Flash Single Page App failure

A mass of Flash developers opted to implement the whole website in Flash. User interface and all. I recall that's the first time I encountered the hover-to-scroll UI idiocy. These sorts of sites you learned from other people, since you couldn't find them directly from Google. These are the forerunners to the Single Page Apps. Un-indexable un-bookmarkable blobs of binary data referenced by an empty embed element.

The reimplementation of common UI elements presumably led Adobe to offer Flex, the language to build single page applications. As well as creating a rift in the Flash community, the Flex folk believed Flex was also the replacement for Java.

But these applications didn't gain a foothold on the Web. Maybe Intranets, and as a CMS editing interface, but nothing substantial. Adobe Air is probably the most prevalent of platforms for Flex based Flash applications.

Flash was used to patch some gaps in HTML, like Flickr's uploader widget. It vastly improved on the default HTML file upload widget. Wordpress followed and adopted Flickr's approach.

Flex had potential, but never came close to fulfilling it. The head conference in 2008 is the only good example of Flex coming close to its potential. It was Twitch for online conferences, allowing streaming of presentation session alongside real-time chat.

The Web outlived Flash

The story of Flash is a fascinating but unsurprising. An unassailable dominant platform toppled by business decisions from Apple, Google and Microsoft (proxied through the Motion Picture Association of America in the form of a platform mandate).

The symptoms were always there, Flash is a closed/proprietary platform. Like Microsoft, they appear to be open, but not open enough to allow a feature complete open-source competitor to flourish. The closed system naturally supports the security through obscurity of DRM, which is essential to appease the movie license holders. Adobe gave us a blackbox solution to playing any video on the Web.

Apple and Google replaced Flash with native apps on mobile. Google, Apple and Microsoft replaced Flash with HTML5 on the desktop. Netflix and Google replaced Flash (and Silverlight) with HTML5 for Web video consumption.

Thankfully Flash isn't replaced by one thing. HTML5 is the big winner, and even though it is largely dictated by Apple and Google as browser vendors, it is still a technology based on the principle of openness.

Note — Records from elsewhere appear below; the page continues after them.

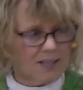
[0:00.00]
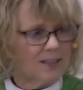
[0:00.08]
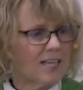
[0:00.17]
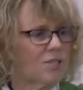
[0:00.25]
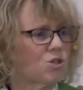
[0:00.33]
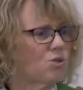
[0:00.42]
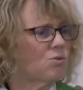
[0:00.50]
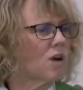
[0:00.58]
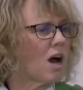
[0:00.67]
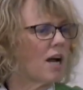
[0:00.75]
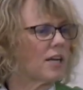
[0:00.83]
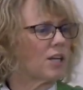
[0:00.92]
that do
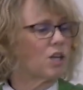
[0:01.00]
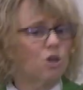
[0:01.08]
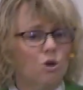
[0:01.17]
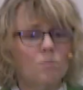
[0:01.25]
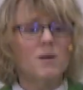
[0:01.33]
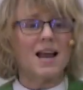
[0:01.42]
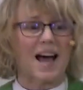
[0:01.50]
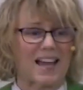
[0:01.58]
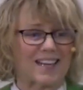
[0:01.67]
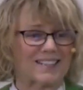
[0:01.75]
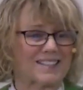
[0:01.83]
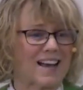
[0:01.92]
not
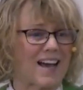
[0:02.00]
humanize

The progress of HTML5 effectively replaced Flash as a technology stack. SVG (in conjunction with JavaScript) has evolved from a parody of Flash to ubiquitous in browsers and operating system platforms. CSS has taken a leap forward. And JavaScript has grown from an embedded inline language in HTML documents to a stack for building fully-fledged applications.

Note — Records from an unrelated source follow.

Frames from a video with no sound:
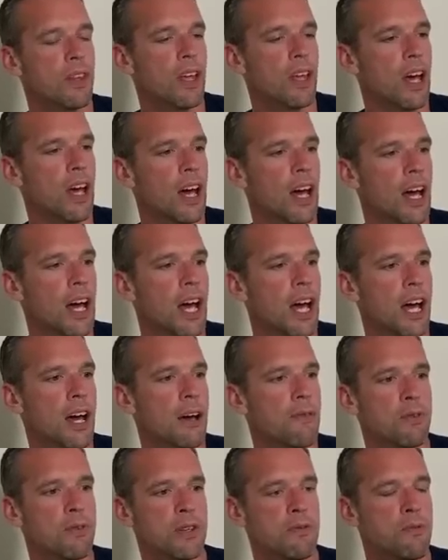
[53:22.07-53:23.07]

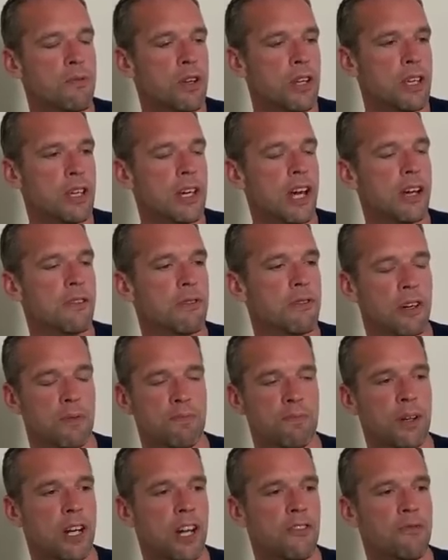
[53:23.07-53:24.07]
when you go, well,
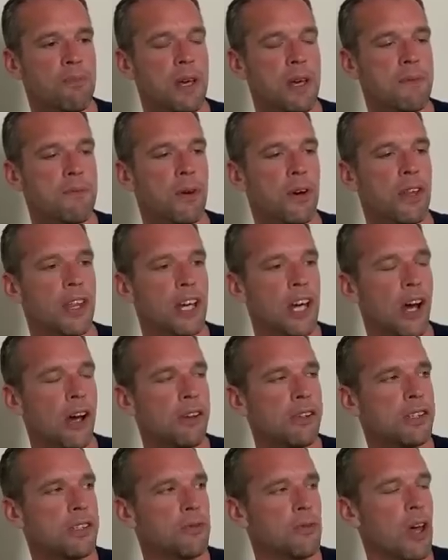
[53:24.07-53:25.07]
I love being by the
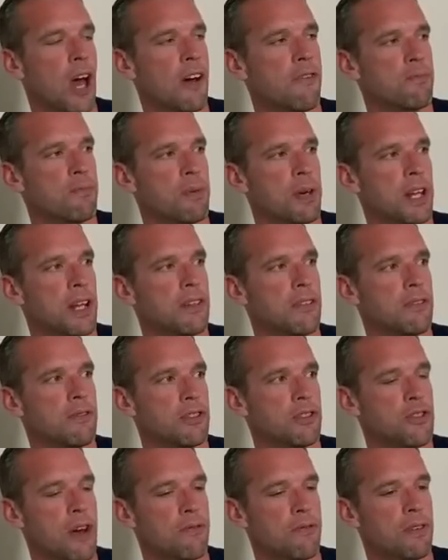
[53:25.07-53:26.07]
coast. Well, I haven't been
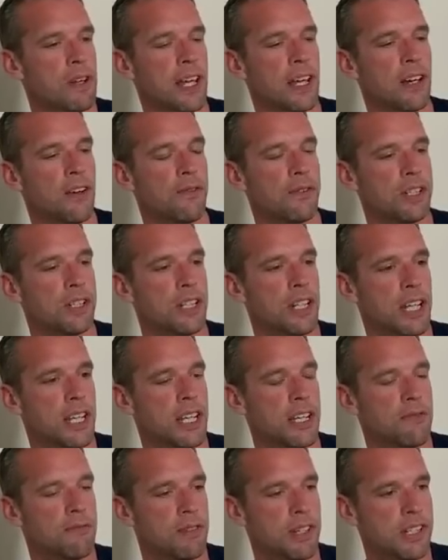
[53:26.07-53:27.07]
traveling
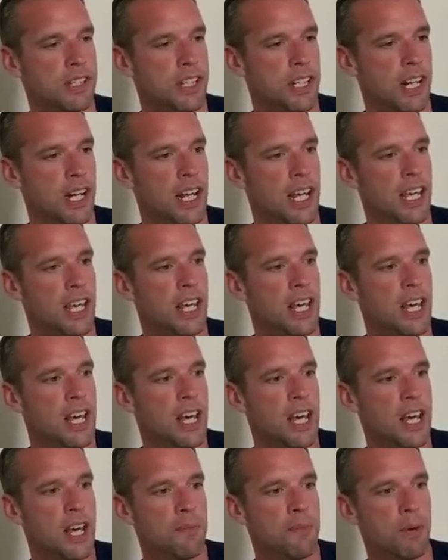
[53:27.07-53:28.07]
obviously recently,
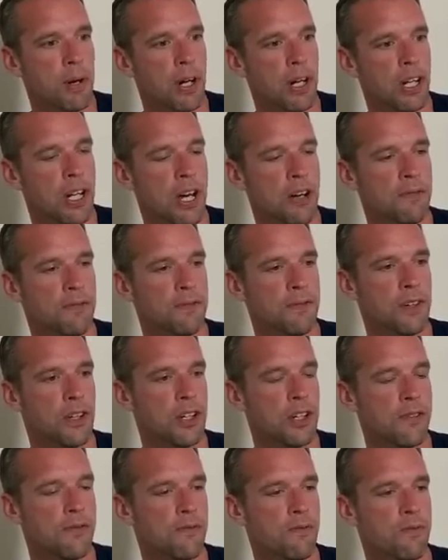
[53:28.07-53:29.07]
but I love
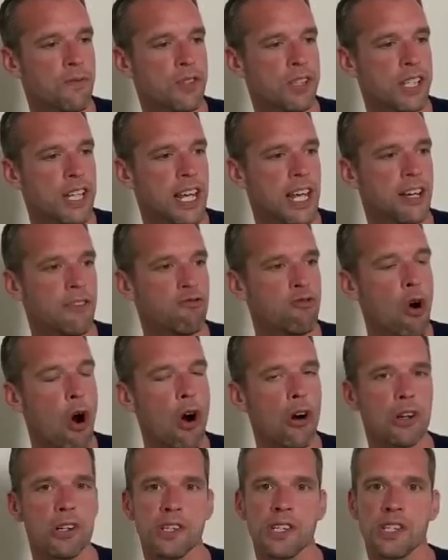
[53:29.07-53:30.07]
kind of seeing
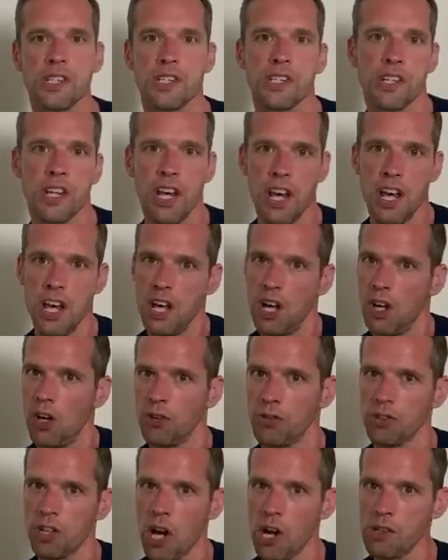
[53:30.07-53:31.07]
rocks
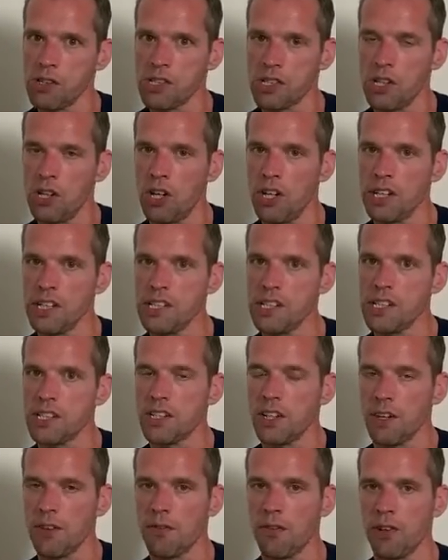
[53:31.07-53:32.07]
on
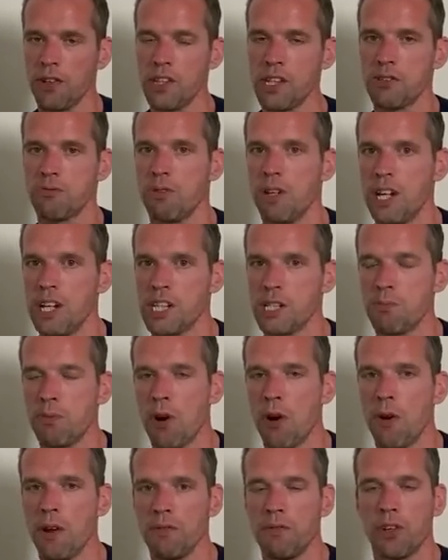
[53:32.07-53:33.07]
coastlines. I find this really
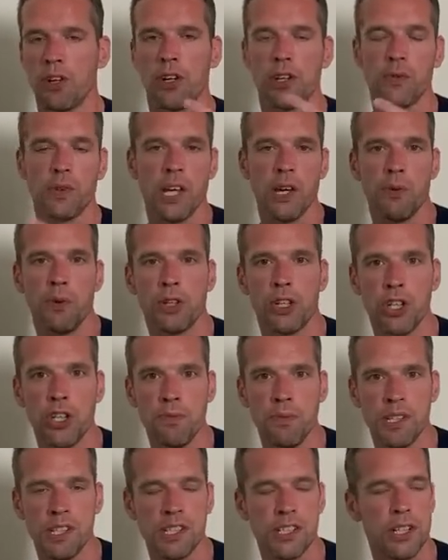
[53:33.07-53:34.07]
inspiring for kind of
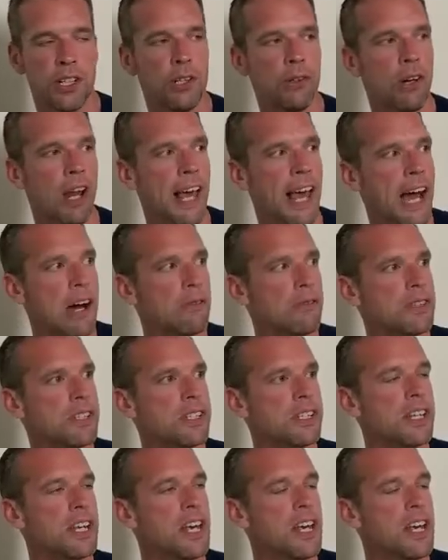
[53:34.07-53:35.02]
Iwagumi style layouts.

The struggle now seems to be turning to native apps versus non-native apps on the mobile platform. It is similar to Flash's original battle ground: the argument that the Web technology stack is not suitable for building applications with a polished user-experience.

The other debate is one that aims right at the heart of the Web. Whether it is a connected web of documents, or a collection of walled-garden web applications.

The Flash plugin and the technology platform are dead, but the ideas and ambition of replacing the Web haven't disappeared.